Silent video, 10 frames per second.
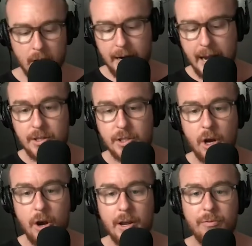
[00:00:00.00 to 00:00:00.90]
Okay,
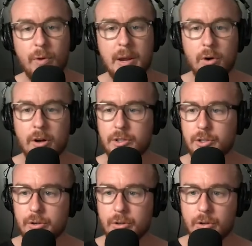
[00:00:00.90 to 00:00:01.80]
so if we wanted
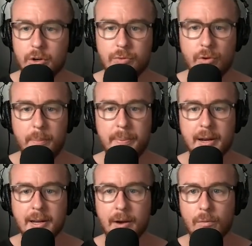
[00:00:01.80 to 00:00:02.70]
to crop in
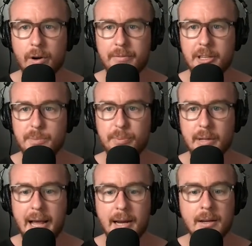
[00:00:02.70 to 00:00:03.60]
and get rid of this
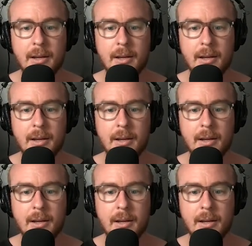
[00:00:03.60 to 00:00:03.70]
black,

::::

-- Problem --
Beginning with the line that contains "[00:00:00.00 to 00:00:00.90]", write out every line through the last one in the records, exactly and without pictures.

-- Final answer --
[00:00:00.00 to 00:00:00.90]
Okay,
[00:00:00.90 to 00:00:01.80]
so if we wanted
[00:00:01.80 to 00:00:02.70]
to crop in
[00:00:02.70 to 00:00:03.60]
and get rid of this
[00:00:03.60 to 00:00:03.70]
black,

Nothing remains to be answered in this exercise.